> **How to complete this task**:
In your answer, print each of the records below exactly.

> **Supplied records**:
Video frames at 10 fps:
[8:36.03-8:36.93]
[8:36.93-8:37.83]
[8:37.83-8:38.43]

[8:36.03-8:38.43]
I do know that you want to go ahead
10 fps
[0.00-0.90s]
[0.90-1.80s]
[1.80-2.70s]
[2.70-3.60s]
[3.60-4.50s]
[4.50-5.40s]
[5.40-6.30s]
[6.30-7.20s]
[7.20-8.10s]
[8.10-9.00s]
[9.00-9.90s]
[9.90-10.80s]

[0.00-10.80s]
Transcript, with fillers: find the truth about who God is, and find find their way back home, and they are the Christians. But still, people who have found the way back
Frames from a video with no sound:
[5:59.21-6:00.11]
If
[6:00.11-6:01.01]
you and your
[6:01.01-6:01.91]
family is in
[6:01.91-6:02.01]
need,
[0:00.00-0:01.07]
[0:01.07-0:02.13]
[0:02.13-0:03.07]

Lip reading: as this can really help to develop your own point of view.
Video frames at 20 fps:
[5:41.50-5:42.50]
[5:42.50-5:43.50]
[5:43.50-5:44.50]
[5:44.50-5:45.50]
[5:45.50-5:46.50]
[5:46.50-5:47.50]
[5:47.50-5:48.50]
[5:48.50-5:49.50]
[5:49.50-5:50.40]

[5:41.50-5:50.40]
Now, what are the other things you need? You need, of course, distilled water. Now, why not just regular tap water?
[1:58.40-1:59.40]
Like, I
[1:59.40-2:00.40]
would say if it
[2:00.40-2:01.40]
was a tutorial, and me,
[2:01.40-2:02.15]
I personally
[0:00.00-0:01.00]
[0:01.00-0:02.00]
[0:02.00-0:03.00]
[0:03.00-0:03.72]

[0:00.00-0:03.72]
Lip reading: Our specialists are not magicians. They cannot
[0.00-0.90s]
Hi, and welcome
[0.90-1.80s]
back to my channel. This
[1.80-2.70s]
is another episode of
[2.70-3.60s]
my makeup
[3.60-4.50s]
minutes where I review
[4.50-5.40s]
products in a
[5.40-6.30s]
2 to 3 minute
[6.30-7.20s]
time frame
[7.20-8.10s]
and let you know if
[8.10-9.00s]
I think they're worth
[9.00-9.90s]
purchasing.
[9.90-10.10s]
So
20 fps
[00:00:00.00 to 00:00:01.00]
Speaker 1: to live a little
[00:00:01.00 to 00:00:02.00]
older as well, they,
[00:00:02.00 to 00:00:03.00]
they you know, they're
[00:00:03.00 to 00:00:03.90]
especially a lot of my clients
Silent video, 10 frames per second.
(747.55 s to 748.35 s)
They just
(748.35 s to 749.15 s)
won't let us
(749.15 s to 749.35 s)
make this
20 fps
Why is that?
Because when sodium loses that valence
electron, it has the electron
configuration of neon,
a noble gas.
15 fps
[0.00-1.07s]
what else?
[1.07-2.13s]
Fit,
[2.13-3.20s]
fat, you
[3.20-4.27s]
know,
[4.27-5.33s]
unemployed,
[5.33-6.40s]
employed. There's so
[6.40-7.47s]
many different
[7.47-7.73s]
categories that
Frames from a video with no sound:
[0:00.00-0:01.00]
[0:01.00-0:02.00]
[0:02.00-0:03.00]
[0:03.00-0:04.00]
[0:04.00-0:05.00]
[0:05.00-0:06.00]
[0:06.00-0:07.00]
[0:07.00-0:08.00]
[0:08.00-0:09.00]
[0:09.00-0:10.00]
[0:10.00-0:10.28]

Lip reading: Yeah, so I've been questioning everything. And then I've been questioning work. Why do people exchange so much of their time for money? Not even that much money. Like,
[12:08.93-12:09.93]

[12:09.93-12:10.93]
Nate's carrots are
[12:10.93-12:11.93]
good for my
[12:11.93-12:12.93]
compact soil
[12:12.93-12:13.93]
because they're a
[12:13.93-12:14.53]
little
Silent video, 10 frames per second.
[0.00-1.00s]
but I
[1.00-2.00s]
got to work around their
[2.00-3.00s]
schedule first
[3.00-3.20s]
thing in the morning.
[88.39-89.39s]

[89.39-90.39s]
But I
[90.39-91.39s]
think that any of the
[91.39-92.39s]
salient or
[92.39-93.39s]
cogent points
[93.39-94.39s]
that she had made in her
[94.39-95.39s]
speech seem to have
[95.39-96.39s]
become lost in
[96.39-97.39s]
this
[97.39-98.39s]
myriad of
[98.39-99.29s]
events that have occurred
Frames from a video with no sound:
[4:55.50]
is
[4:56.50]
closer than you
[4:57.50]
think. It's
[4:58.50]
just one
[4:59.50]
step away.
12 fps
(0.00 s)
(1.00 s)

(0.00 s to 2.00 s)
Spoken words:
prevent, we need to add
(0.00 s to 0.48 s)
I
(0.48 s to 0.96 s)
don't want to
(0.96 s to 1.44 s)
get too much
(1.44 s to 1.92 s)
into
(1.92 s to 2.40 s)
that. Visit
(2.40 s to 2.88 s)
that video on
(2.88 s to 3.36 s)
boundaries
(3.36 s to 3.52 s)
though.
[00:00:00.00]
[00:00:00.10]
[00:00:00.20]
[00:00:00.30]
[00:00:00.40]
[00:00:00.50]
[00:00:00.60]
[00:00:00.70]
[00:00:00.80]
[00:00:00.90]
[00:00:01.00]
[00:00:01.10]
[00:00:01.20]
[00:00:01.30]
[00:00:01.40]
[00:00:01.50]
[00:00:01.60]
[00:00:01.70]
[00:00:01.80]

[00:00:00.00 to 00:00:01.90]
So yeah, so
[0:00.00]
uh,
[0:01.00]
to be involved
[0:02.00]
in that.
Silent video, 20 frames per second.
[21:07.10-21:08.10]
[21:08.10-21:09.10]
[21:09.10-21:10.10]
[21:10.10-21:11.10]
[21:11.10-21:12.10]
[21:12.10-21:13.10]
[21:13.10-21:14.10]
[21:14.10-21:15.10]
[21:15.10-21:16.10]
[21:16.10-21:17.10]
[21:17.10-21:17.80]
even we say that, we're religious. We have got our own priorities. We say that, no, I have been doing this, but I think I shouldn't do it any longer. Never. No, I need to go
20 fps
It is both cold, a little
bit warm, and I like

> **Answer section**:
Video frames at 10 fps:
[8:36.03-8:36.93]
[8:36.93-8:37.83]
[8:37.83-8:38.43]

[8:36.03-8:38.43]
I do know that you want to go ahead
10 fps
[0.00-0.90s]
[0.90-1.80s]
[1.80-2.70s]
[2.70-3.60s]
[3.60-4.50s]
[4.50-5.40s]
[5.40-6.30s]
[6.30-7.20s]
[7.20-8.10s]
[8.10-9.00s]
[9.00-9.90s]
[9.90-10.80s]

[0.00-10.80s]
Transcript, with fillers: find the truth about who God is, and find find their way back home, and they are the Christians. But still, people who have found the way back
Frames from a video with no sound:
[5:59.21-6:00.11]
If
[6:00.11-6:01.01]
you and your
[6:01.01-6:01.91]
family is in
[6:01.91-6:02.01]
need,
[0:00.00-0:01.07]
[0:01.07-0:02.13]
[0:02.13-0:03.07]

Lip reading: as this can really help to develop your own point of view.
Video frames at 20 fps:
[5:41.50-5:42.50]
[5:42.50-5:43.50]
[5:43.50-5:44.50]
[5:44.50-5:45.50]
[5:45.50-5:46.50]
[5:46.50-5:47.50]
[5:47.50-5:48.50]
[5:48.50-5:49.50]
[5:49.50-5:50.40]

[5:41.50-5:50.40]
Now, what are the other things you need? You need, of course, distilled water. Now, why not just regular tap water?
[1:58.40-1:59.40]
Like, I
[1:59.40-2:00.40]
would say if it
[2:00.40-2:01.40]
was a tutorial, and me,
[2:01.40-2:02.15]
I personally
[0:00.00-0:01.00]
[0:01.00-0:02.00]
[0:02.00-0:03.00]
[0:03.00-0:03.72]

[0:00.00-0:03.72]
Lip reading: Our specialists are not magicians. They cannot
[0.00-0.90s]
Hi, and welcome
[0.90-1.80s]
back to my channel. This
[1.80-2.70s]
is another episode of
[2.70-3.60s]
my makeup
[3.60-4.50s]
minutes where I review
[4.50-5.40s]
products in a
[5.40-6.30s]
2 to 3 minute
[6.30-7.20s]
time frame
[7.20-8.10s]
and let you know if
[8.10-9.00s]
I think they're worth
[9.00-9.90s]
purchasing.
[9.90-10.10s]
So
20 fps
[00:00:00.00 to 00:00:01.00]
Speaker 1: to live a little
[00:00:01.00 to 00:00:02.00]
older as well, they,
[00:00:02.00 to 00:00:03.00]
they you know, they're
[00:00:03.00 to 00:00:03.90]
especially a lot of my clients
Silent video, 10 frames per second.
(747.55 s to 748.35 s)
They just
(748.35 s to 749.15 s)
won't let us
(749.15 s to 749.35 s)
make this
20 fps
Why is that?
Because when sodium loses that valence
electron, it has the electron
configuration of neon,
a noble gas.
15 fps
[0.00-1.07s]
what else?
[1.07-2.13s]
Fit,
[2.13-3.20s]
fat, you
[3.20-4.27s]
know,
[4.27-5.33s]
unemployed,
[5.33-6.40s]
employed. There's so
[6.40-7.47s]
many different
[7.47-7.73s]
categories that
Frames from a video with no sound:
[0:00.00-0:01.00]
[0:01.00-0:02.00]
[0:02.00-0:03.00]
[0:03.00-0:04.00]
[0:04.00-0:05.00]
[0:05.00-0:06.00]
[0:06.00-0:07.00]
[0:07.00-0:08.00]
[0:08.00-0:09.00]
[0:09.00-0:10.00]
[0:10.00-0:10.28]

Lip reading: Yeah, so I've been questioning everything. And then I've been questioning work. Why do people exchange so much of their time for money? Not even that much money. Like,
[12:08.93-12:09.93]

[12:09.93-12:10.93]
Nate's carrots are
[12:10.93-12:11.93]
good for my
[12:11.93-12:12.93]
compact soil
[12:12.93-12:13.93]
because they're a
[12:13.93-12:14.53]
little
Silent video, 10 frames per second.
[0.00-1.00s]
but I
[1.00-2.00s]
got to work around their
[2.00-3.00s]
schedule first
[3.00-3.20s]
thing in the morning.
[88.39-89.39s]

[89.39-90.39s]
But I
[90.39-91.39s]
think that any of the
[91.39-92.39s]
salient or
[92.39-93.39s]
cogent points
[93.39-94.39s]
that she had made in her
[94.39-95.39s]
speech seem to have
[95.39-96.39s]
become lost in
[96.39-97.39s]
this
[97.39-98.39s]
myriad of
[98.39-99.29s]
events that have occurred
Frames from a video with no sound:
[4:55.50]
is
[4:56.50]
closer than you
[4:57.50]
think. It's
[4:58.50]
just one
[4:59.50]
step away.
12 fps
(0.00 s)
(1.00 s)

(0.00 s to 2.00 s)
Spoken words:
prevent, we need to add
(0.00 s to 0.48 s)
I
(0.48 s to 0.96 s)
don't want to
(0.96 s to 1.44 s)
get too much
(1.44 s to 1.92 s)
into
(1.92 s to 2.40 s)
that. Visit
(2.40 s to 2.88 s)
that video on
(2.88 s to 3.36 s)
boundaries
(3.36 s to 3.52 s)
though.
[00:00:00.00]
[00:00:00.10]
[00:00:00.20]
[00:00:00.30]
[00:00:00.40]
[00:00:00.50]
[00:00:00.60]
[00:00:00.70]
[00:00:00.80]
[00:00:00.90]
[00:00:01.00]
[00:00:01.10]
[00:00:01.20]
[00:00:01.30]
[00:00:01.40]
[00:00:01.50]
[00:00:01.60]
[00:00:01.70]
[00:00:01.80]

[00:00:00.00 to 00:00:01.90]
So yeah, so
[0:00.00]
uh,
[0:01.00]
to be involved
[0:02.00]
in that.
Silent video, 20 frames per second.
[21:07.10-21:08.10]
[21:08.10-21:09.10]
[21:09.10-21:10.10]
[21:10.10-21:11.10]
[21:11.10-21:12.10]
[21:12.10-21:13.10]
[21:13.10-21:14.10]
[21:14.10-21:15.10]
[21:15.10-21:16.10]
[21:16.10-21:17.10]
[21:17.10-21:17.80]
even we say that, we're religious. We have got our own priorities. We say that, no, I have been doing this, but I think I shouldn't do it any longer. Never. No, I need to go
20 fps
It is both cold, a little
bit warm, and I like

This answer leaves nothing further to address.